**Assignment 1 - Theory**

1. **Can we use Bagging for regression problems?**  
   Yes, Bagging can be used for regression problems. A common example is the **Bagging Regressor**, which aggregates predictions from multiple base regressors (e.g., Decision Trees) and averages their outputs to improve stability and accuracy.  

2. **What is the difference between multiple model training and single model training?**  
   - **Single Model Training**: A single model learns from the data and makes predictions independently. It can be prone to overfitting or underfitting.  
   - **Multiple Model Training (Ensemble Learning)**: Multiple models are trained on the data and their predictions are combined (e.g., averaging, voting) to improve performance, robustness, and generalization.  

3. **Explain the concept of feature randomness in Random Forest.**  
   In Random Forest, feature randomness refers to selecting a **random subset of features** at each split in a decision tree. This introduces diversity in the trees and helps reduce overfitting while improving generalization.  

4. **What is OOB (Out-of-Bag) Score?**  
   OOB Score is a performance estimate calculated using the samples that were **not included in the bootstrap sample** for training each tree in a Bagging model. It provides an unbiased measure of model accuracy.  

5. **How can you measure the importance of features in a Random Forest model?**  
   Feature importance can be measured using:  
   1. **Mean Decrease in Impurity (Gini Importance)** – How much a feature reduces impurity across all splits.  
   2. **Permutation Importance** – The decrease in model performance when a feature’s values are randomly shuffled.  

6. **Explain the working principle of a Bagging Classifier.**  
   A Bagging Classifier works as follows:  
   1. Create multiple subsets of the training data using **bootstrap sampling**.  
   2. Train a separate model (e.g., Decision Tree) on each subset.  
   3. Aggregate predictions using **majority voting** (for classification).  

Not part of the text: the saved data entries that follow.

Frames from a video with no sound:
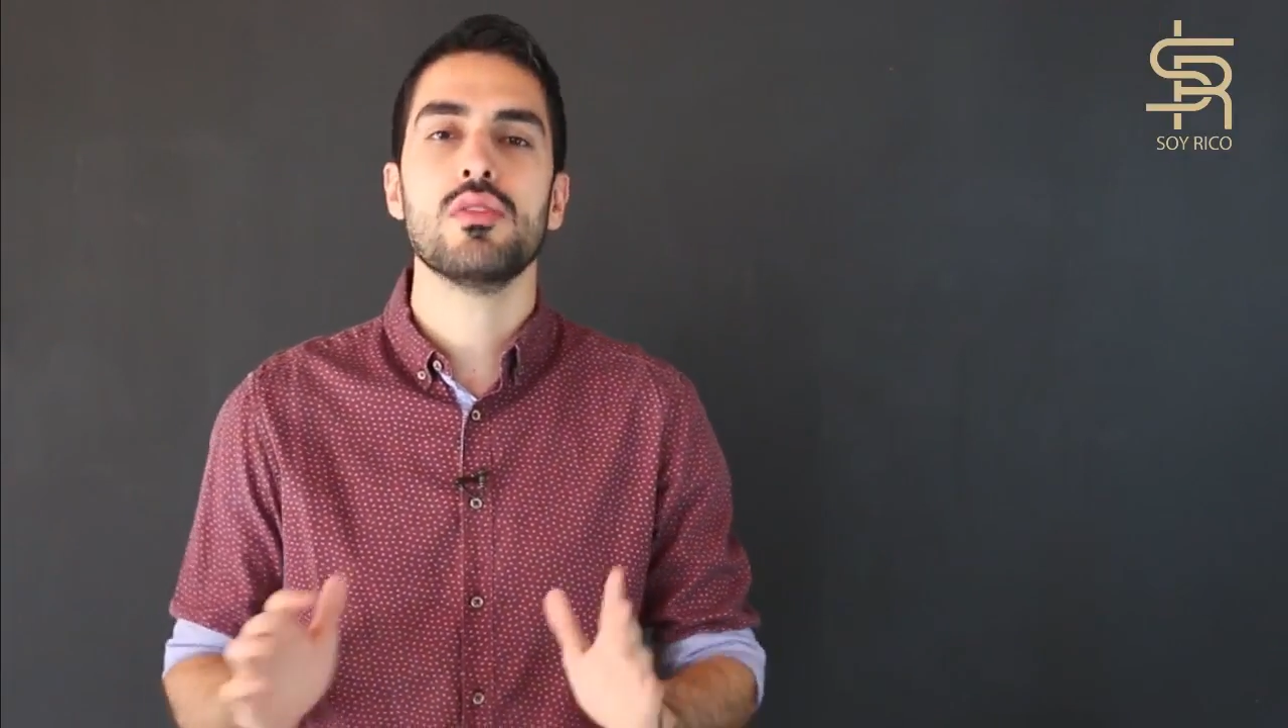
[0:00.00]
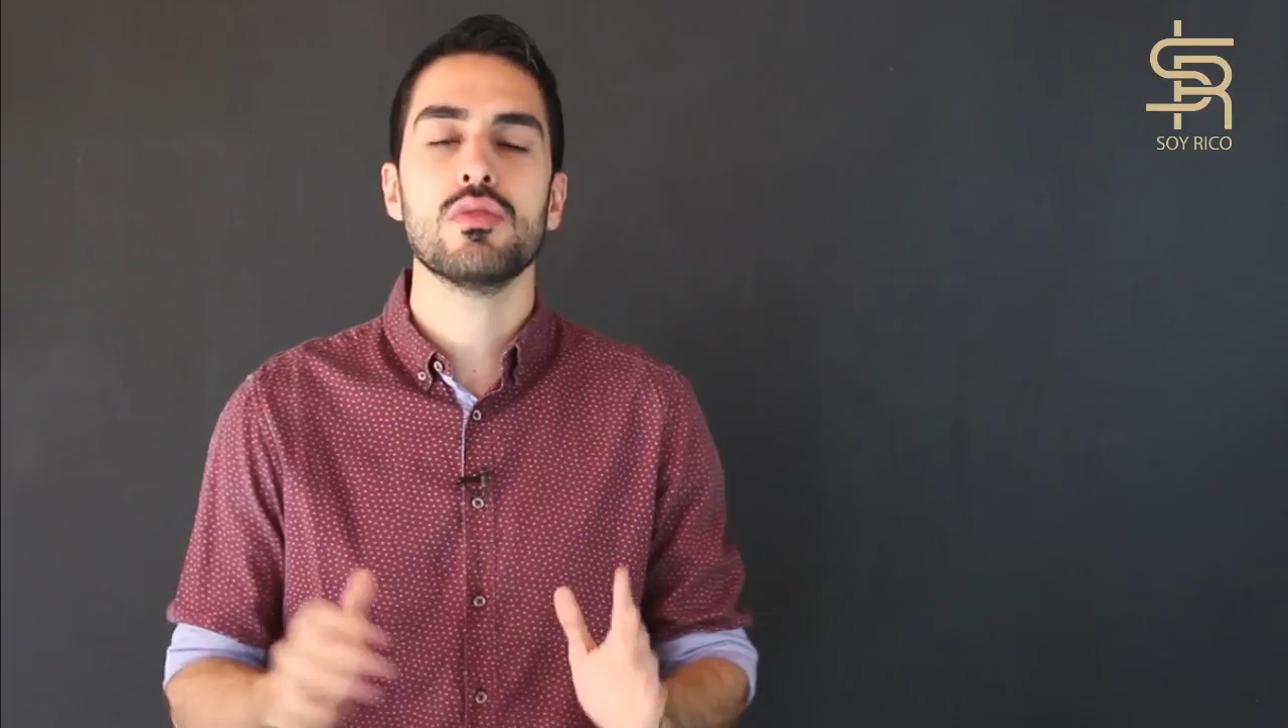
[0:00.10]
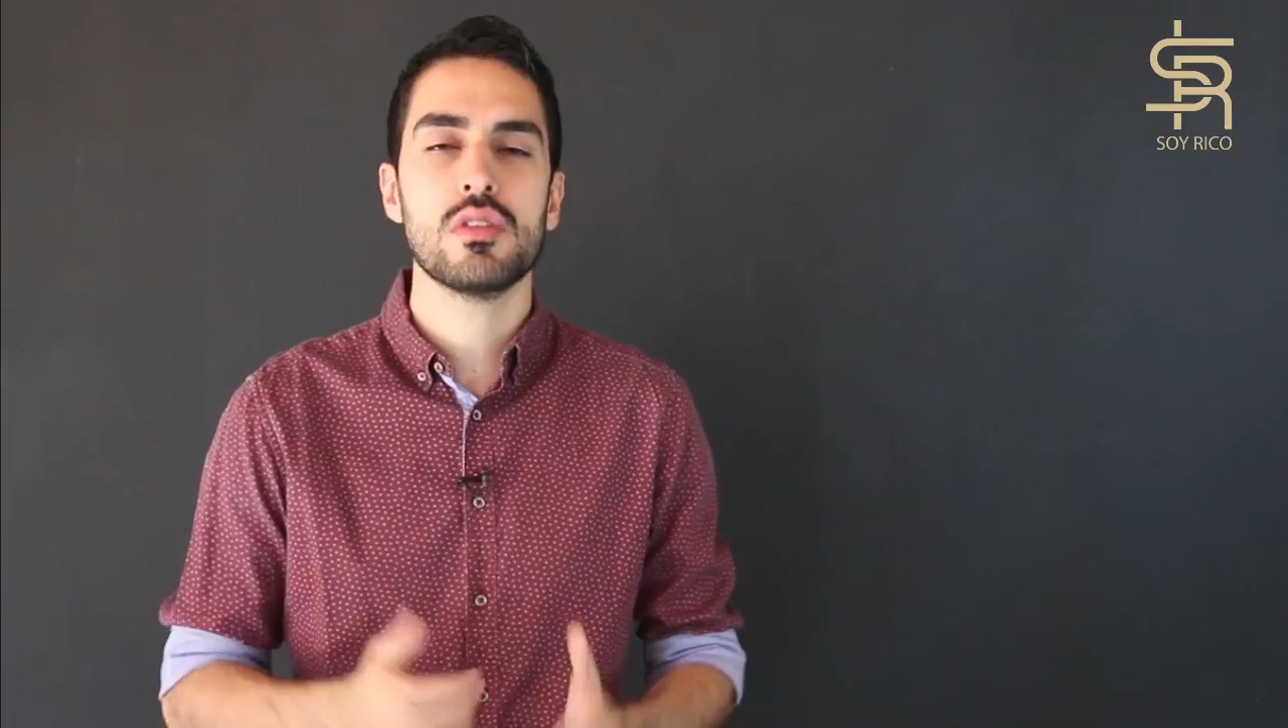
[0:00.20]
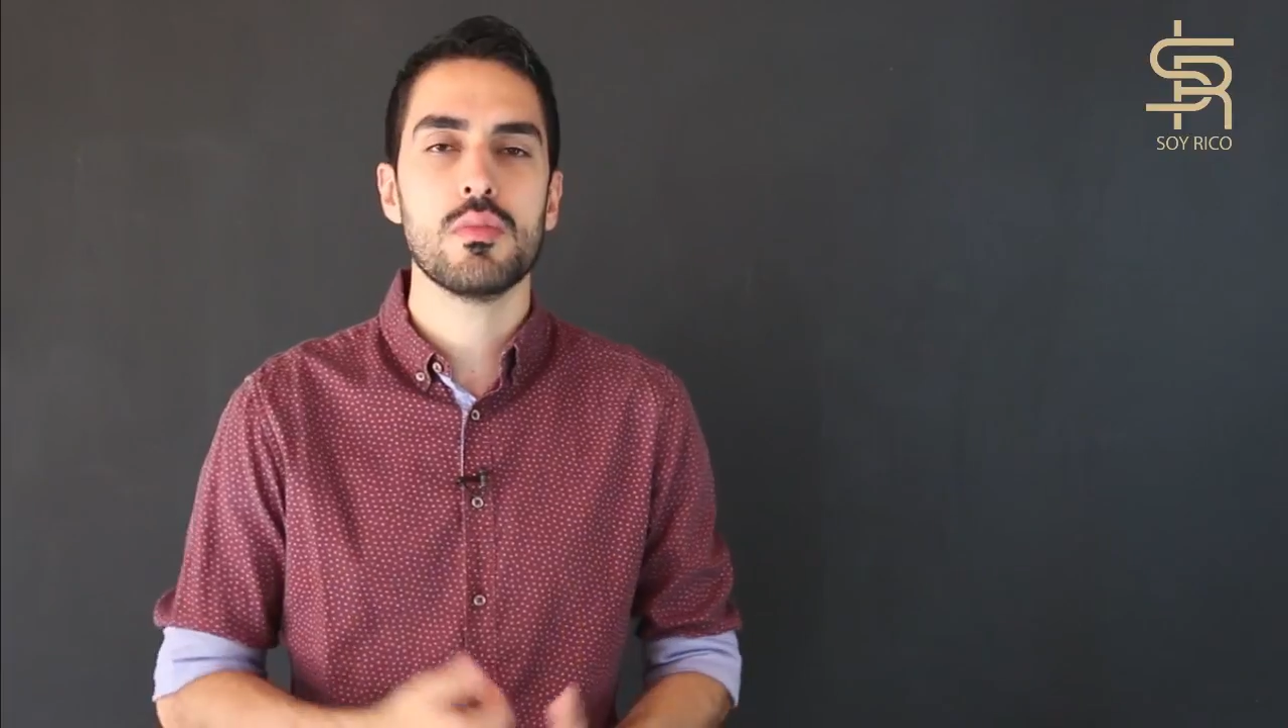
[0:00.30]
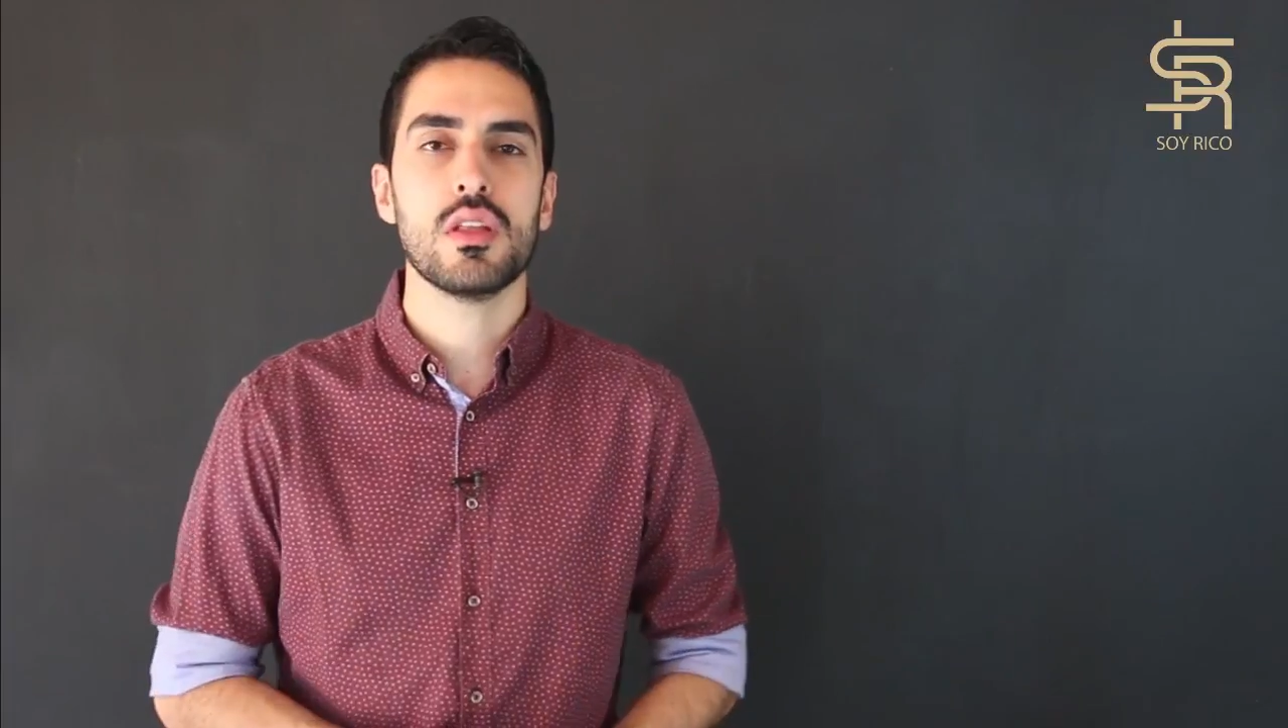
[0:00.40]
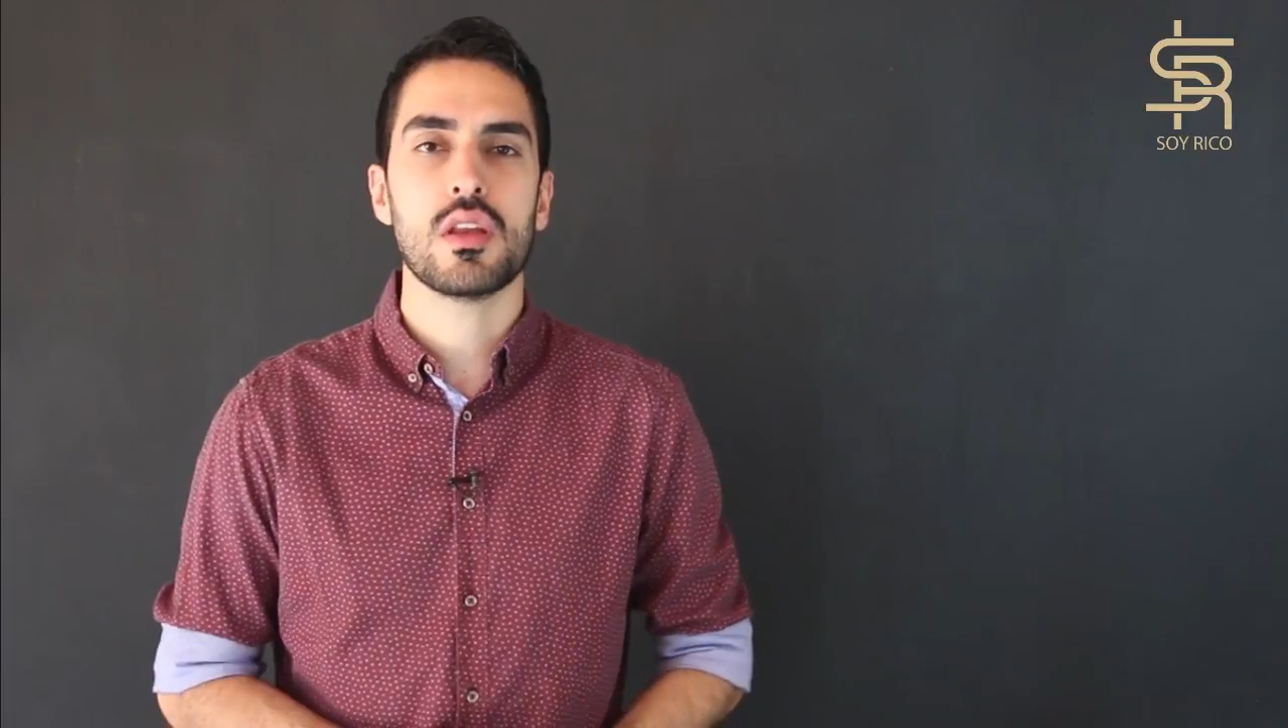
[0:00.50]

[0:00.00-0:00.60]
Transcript: en estos temas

7. **How do you evaluate a Bagging Classifier's performance?**  
   A Bagging Classifier's performance can be evaluated using:  
   - **Accuracy** (for classification)  
   - **Confusion Matrix, Precision, Recall, F1-score**  
   - **ROC-AUC Score** (for binary classification)  
   - **Cross-validation** to ensure robustness  

8. **How does a Bagging Regressor work?**  
   A Bagging Regressor works by:  
   1. Generating multiple bootstrap samples from the dataset.  
   2. Training individual regressors (e.g., Decision Trees) on each subset.  
   3. Averaging the predictions from all regressors to reduce variance and improve accuracy.  

9. **What is the main advantage of ensemble techniques?**  
   Ensemble techniques improve **accuracy, stability, and robustness** by combining multiple models, reducing overfitting and variance.  

10. **What is the main challenge of ensemble methods?**  
    The main challenges include:  
    - **Computational cost** (training multiple models)  
    - **Complexity** (harder to interpret than single models)  
    - **Risk of overfitting** if not tuned properly  

11. **Explain the key idea behind ensemble techniques.**  
    The key idea is to combine multiple weak models to create a **stronger model** that performs better than any individual model alone.  

12. **What is a Random Forest Classifier?**  
    A **Random Forest Classifier** is an ensemble method that builds multiple Decision Trees and aggregates their predictions using **majority voting**. It introduces randomness in feature selection and bootstrap sampling to improve generalization.  

13. **What are the main types of ensemble techniques?**  
    1. **Bagging** – Reduces variance (e.g., Random Forest).  
    2. **Boosting** – Reduces bias (e.g., AdaBoost, XGBoost).  
    3. **Stacking** – Combines multiple models using a meta-learner.  
    4. **Voting/Averaging** – Combines predictions from multiple models.  

14. **What is ensemble learning in machine learning?**  
    Ensemble learning is a technique where multiple models are combined to improve overall accuracy, reduce overfitting, and enhance robustness.  

15. **When should we avoid using ensemble methods?**  
    - When interpretability is critical (e.g., medical applications).  
    - When a single simple model performs well enough.  
    - When computational resources are limited.  

16. **How does Bagging help in reducing overfitting?**  
    Bagging reduces overfitting by training multiple models on different random subsets of data and averaging their predictions, which reduces variance.  

17. **Why is Random Forest better than a single Decision Tree?**  
    - **Less Overfitting** – Averaging multiple trees improves generalization.  
    - **Higher Accuracy** – More stable and robust predictions.  
    - **Handles Missing Data & Feature Importance** better.  

18. **What is the role of bootstrap sampling in Bagging?**  
    Bootstrap sampling creates diverse training subsets by randomly selecting samples **with replacement**, ensuring different trees learn different patterns and reduce overfitting.  

19. **What are some real-world applications of ensemble techniques?**  
    - **Finance** (fraud detection, risk assessment)  
    - **Healthcare** (disease prediction, medical diagnosis)  
    - **E-commerce** (recommendation systems)  
    - **Image Recognition** (object detection, facial recognition)  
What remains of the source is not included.